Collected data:
• • •

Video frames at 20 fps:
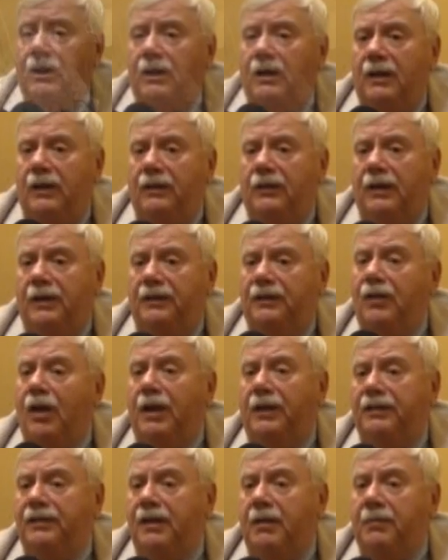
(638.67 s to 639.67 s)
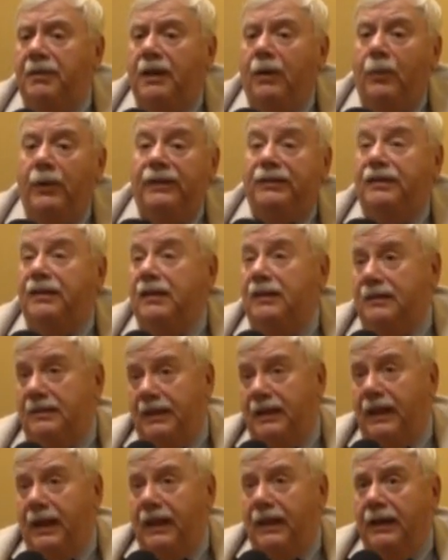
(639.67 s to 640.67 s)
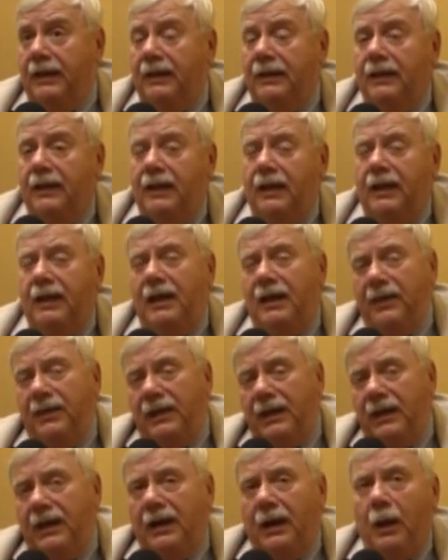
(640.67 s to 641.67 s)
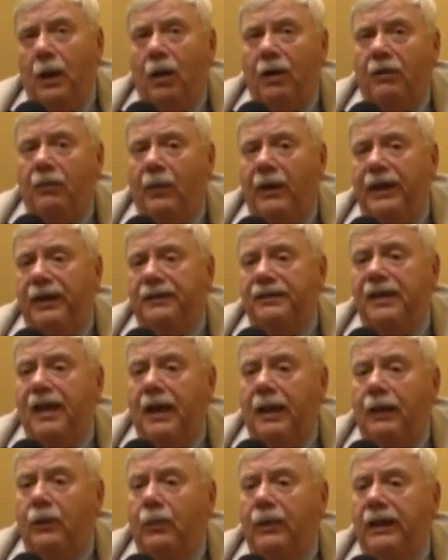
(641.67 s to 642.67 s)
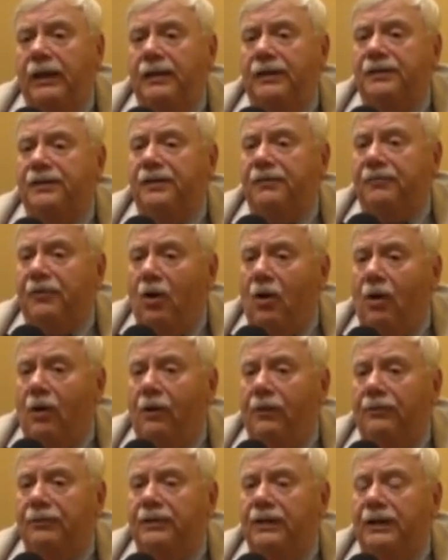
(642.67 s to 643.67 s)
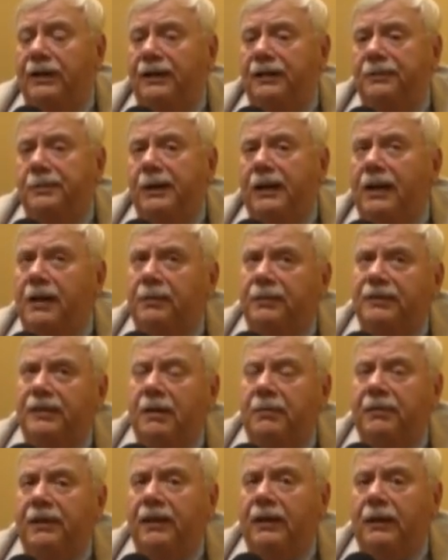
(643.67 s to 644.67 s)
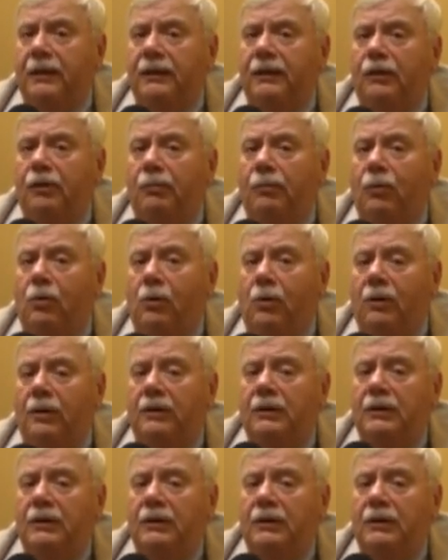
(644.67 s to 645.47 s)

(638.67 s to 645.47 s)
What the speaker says: It's not something we see today. And I think in a lot of ways, Halloween has evolved, and it's become something a little more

• • •

(Directions): Your answer must be the lines from the one holding "(639.67 s to 640.67 s)" through the final line of the records above, exactly as written and without any pictures.

(Exercise answer):
(639.67 s to 640.67 s)
(640.67 s to 641.67 s)
(641.67 s to 642.67 s)
(642.67 s to 643.67 s)
(643.67 s to 644.67 s)
(644.67 s to 645.47 s)

(638.67 s to 645.47 s)
What the speaker says: It's not something we see today. And I think in a lot of ways, Halloween has evolved, and it's become something a little more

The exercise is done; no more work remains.